13  Anchorages, voyages and port visits

Update As a result of the All Vessels v2 table, all AIS published event tables now have a new v2 version which should be used moving forward, pipe_production_v20201001.published_events_port_visits_v2, until we switch to using pipeline 3.0, where all v2 published event tables will become the only maintained versions of the tables. The logic for the events themselves haven’t changed, but due to the change in how shiptype is determined in products, the published events tables have been re-run and ingested into products with the updated shtipetype designation. All example queries referencing published events tables should use the v2 versions of the tables.

GFW maintains a database of anchorages and identifies when vessels enter/exit these locations (port visits). By connecting a vessel’s port EXIT and next port ENTRY it is also possible to identify vessel voyages.

Port events serve as the fundamental units used to create port visits or voyages. There are four types of port events:

PORT ENTRY: occurs when vessel that was not in port travels within 3km of an anchorage point
PORT STOP: begin: speed < 0.2 knots; end: speed > 0.5 knots
PORT GAP: AIS gap > 4 hours; start is recorded 4 hours after the last message before the gap; end at next message after gap.
PORT_EXIT: occurs when vessel that was in port travels more than 4km from an anchorage point

All distances are from an anchorage point. If a “port” is made up of many anchorage points the vessel “enters” the port when it is within 3 km of any anchorage point (the first one it is within 3 km of). And when the vessel leaves it simple leaves from the last anchorage point it is within 4km of. These may be different anchorage points.

Updates in 2021

The seg_id is now used rather than vessel_id to estimate port events. By waiting to join the segments together until the visits table, we are able to remove noisy segments from visits. This is possible because the visits table is regenerated every day so we can use the most up to date noisy segment data when generating the table. Removing the noise segments reduces the number of times when visits are skipped, ended prematurely, or inappropriately merged because of a noisy segment.

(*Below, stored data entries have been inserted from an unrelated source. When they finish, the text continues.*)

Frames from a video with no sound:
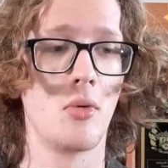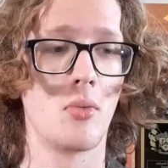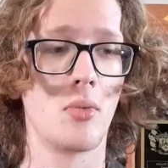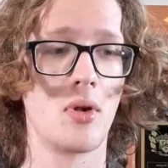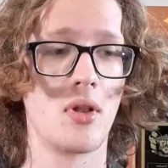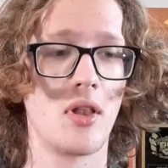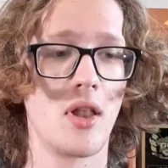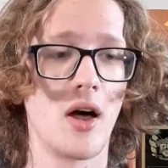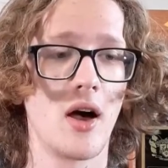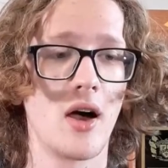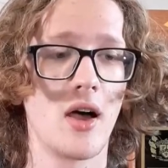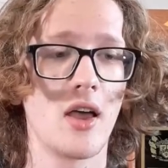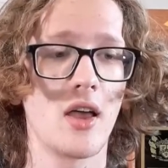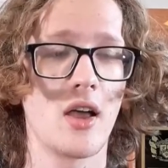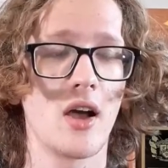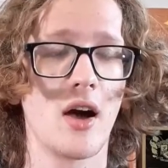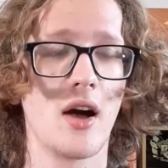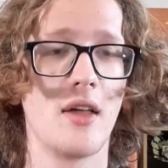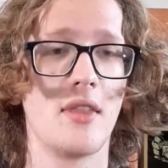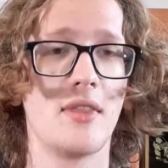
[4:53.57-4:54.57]

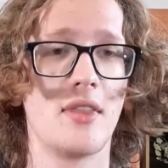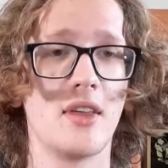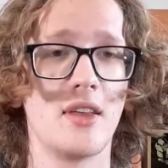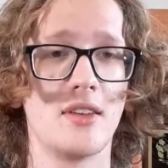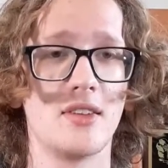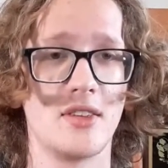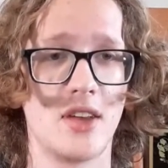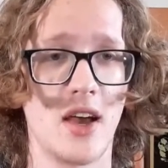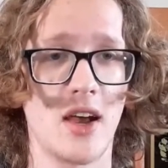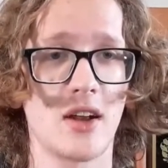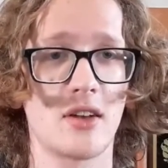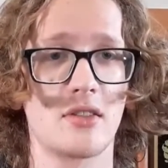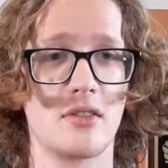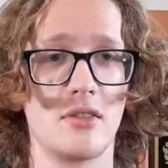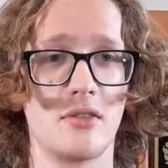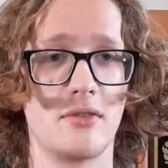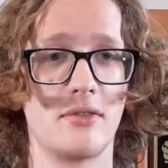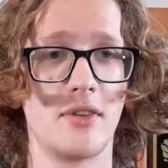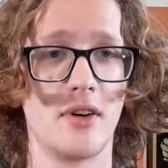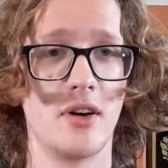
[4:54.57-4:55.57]
relying on the
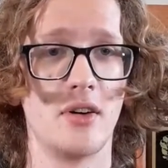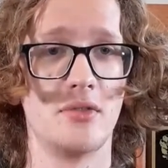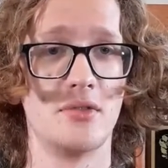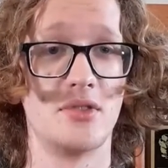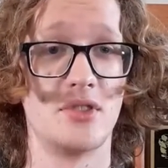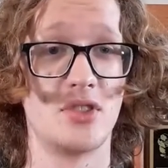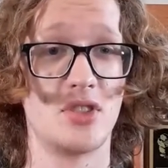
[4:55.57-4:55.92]
dactyl phone's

Noisy segments were removed from the estimation (overlapping_and_short = FALSE)

All port events were used to create port visits, and these port visits have ‘confidence’ levels based on the events within the visit. A confidence value ranging from 1-4 is now assigned to port visits. In the past, all port visits needed to have a confidence of 4, but now we have a range of confidences.

These are defined as :
* 1 –> port entry AND/OR exit, but no stop OR gap
* 2 –> only stop AND/OR gap, but no port entry OR exit
* 3 –> port entry OR exit + stop AND/OR gap
* 4 –> port entry AND exit + stop AND/OR gap.

An example of a port visit that has a confidence of 2 is shown in the Training Slide Deck: In this instance the vessel turns AIS off, then it transmits only in port, it turns AIS off again and appears on the high seas. In the database this only shows up as a PORT_STOP with NO Entry or Exit.

An example of a port visit that has a confidence of 3 is shown the Training Slide Deck: In this instance the vessel went to port but changed IDs in port, so under this ID we only see a PORT_ENTRY and PORT_STOP.

13.1 Key Tables

The tables associated with ports and voyages include the following:

  • anchorages.named_anchorages_vYYYYMMDD - GFW database of ports/anchorages. Includes the name and location of all ports/anchorages as well as summary stats regarding anchorage at the time of creation.
  • gfw_research.named_anchorages - View of most the recent version of anchorages.named_anchorages_vYYYYMMDD
  • pipe_production_vYYYYMMDD.proto_raw_port_events_* - Port events by seg_id. Each port activity by a vessel (e.g. port entry, port exit) recorded in a single row.
  • pipe_production_vYYYYMMDD.proto_port_visits - Port visits by vessel. Includes confidence value to filter by port visits of interest. All events in a port visit are included in the events array.
  • pipe_production_vYYYYMMDD.published_events_port_visits - Proto_port_visits table version, limited to confidence >=2, that is used in API (different scheme than original proto_port_visits table). Does not include nested information on individual port events, but does have information on start, intermediate, and end anchorage within the port visit.
  • pipe_production_vYYYYMMDD.proto_voyages_c2 - Voyages by vessels with a port visit confidence of >=2. Includes the departure time and id for the departure anchorage and the arrival time and id for the destination anchorage.
  • pipe_production_vYYYYMMDD.proto_voyages_c3 - Voyages by vessels with a port visit confidence of >=3. Includes the departure time and id for the departure anchorage and the arrival time and id for the destination anchorage.
  • pipe_production_vYYYYMMDD.proto_voyages_c4 - Voyages by vessels with a port visit confidence of 4. Includes the departure time and id for the departure anchorage and the arrival time and id for the destination anchorage.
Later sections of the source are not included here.